2.1 Advanced techniques

     2.1.1 Recursion
     2.1.2 Grouping
     2.1.3 Controlling the probabilty of an optional subproduction
     2.1.4 Selection reset


3.0 Static checking of grammars

     3.0.1 Errors

            3.0.1.1 Undefined non-terminal simbols
            3.0.1.2 Cyclic recursion and non-termination
            3.0.1.3 Recursive unfolding
            3.0.1.4 Epsilon-productions
            3.0.1.5 Overriding of non-terminal symbols
            3.0.1.6 Illegal character
            3.0.1.7 Unexpected token

     3.0.2 Warnings

               3.0.2.0 Level 0
           
               3.0.2.1 Level 1

                     3.0.2.1.1 Undefined symbol I
                     3.0.2.1.2 Potential epsilon-productions

               3.0.2.2 Level 2
           
                     3.0.2.2.1
 Useless permutation
                     3.0.2.2.2 Potential cyclic recursion


4.0 Appendix

     4.1.1 Concrete syntax
     4.1.2 Abstract syntax
     4.1.3 Lexical rules
     4.1.4 Escape sequences
      4.1.5 Translation rules




1.0 What is a grammar?

A grammar is an ASCII text file providing the definition of the syntactical structure and terms used by the program to build sentences. PolyGen is able to interpret a language designed for defining type-2 grammars (according to Chomsky classification) consisting in an extension of the BNF (Backus Naur Form) - a very simple and common form for the description of the syntax of a language.

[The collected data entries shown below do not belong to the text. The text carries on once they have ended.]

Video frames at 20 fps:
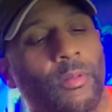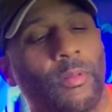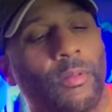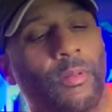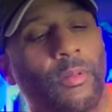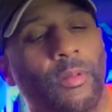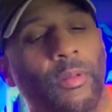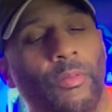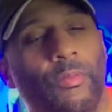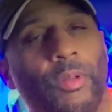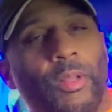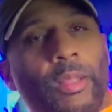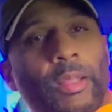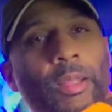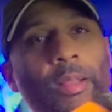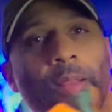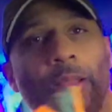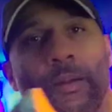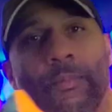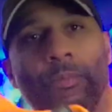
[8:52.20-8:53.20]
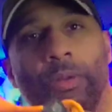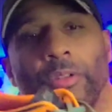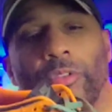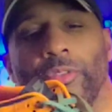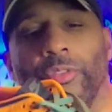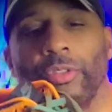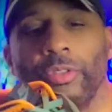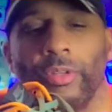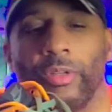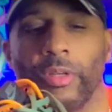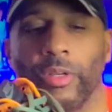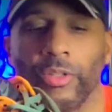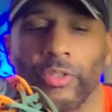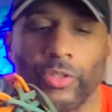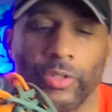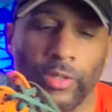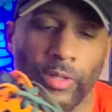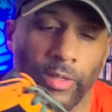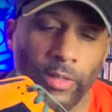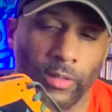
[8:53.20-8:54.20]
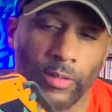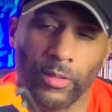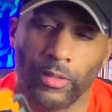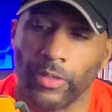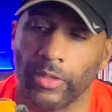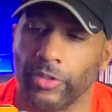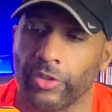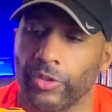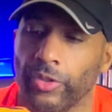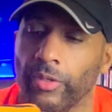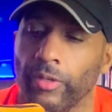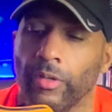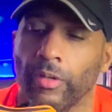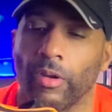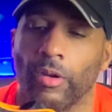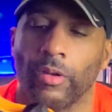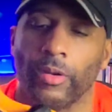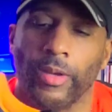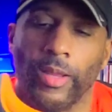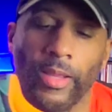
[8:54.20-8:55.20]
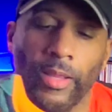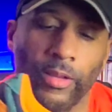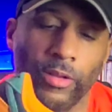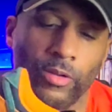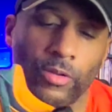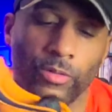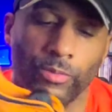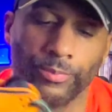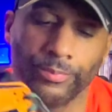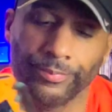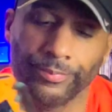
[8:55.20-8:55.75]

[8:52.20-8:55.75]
you don't really get that much cushioning cushion on the heel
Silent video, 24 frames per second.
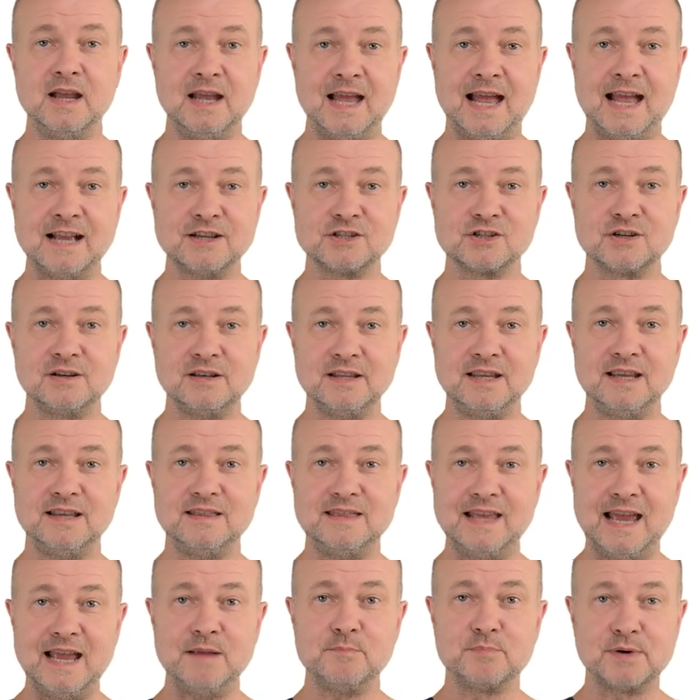Actually,
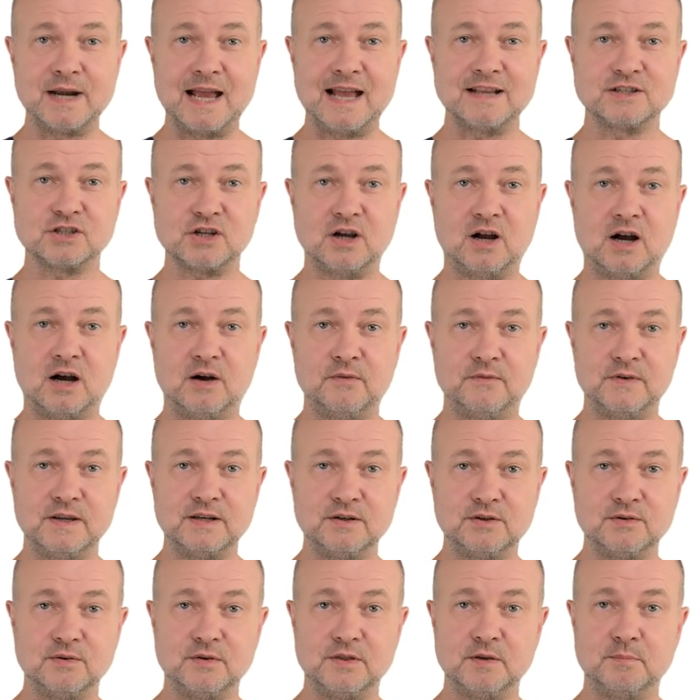they branch off
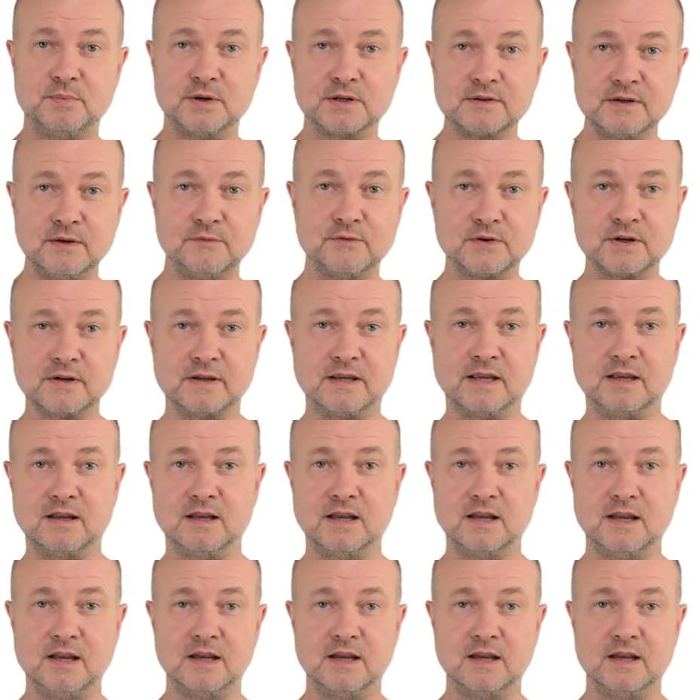into the periphery.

A definition consists in specifying for a given symbol a set of productions interleaved by a pipe | and followed by a semicolon ; , which acts as terminator:

EXAMPLE

S ::= the apple | an orange ;


PRODUCES

the apple
an orange



Such definition of symbol S (said non-terminal) allows the generation of symbols the apple as well as an orange (said terminal).
The probability for the output the apple to be generated is equal to 1 every 3 times; and the same for an orange: thus, when 2 productions occur, we have 1 in 2 chances each; when 5 occur, we have 1 in 5, etc.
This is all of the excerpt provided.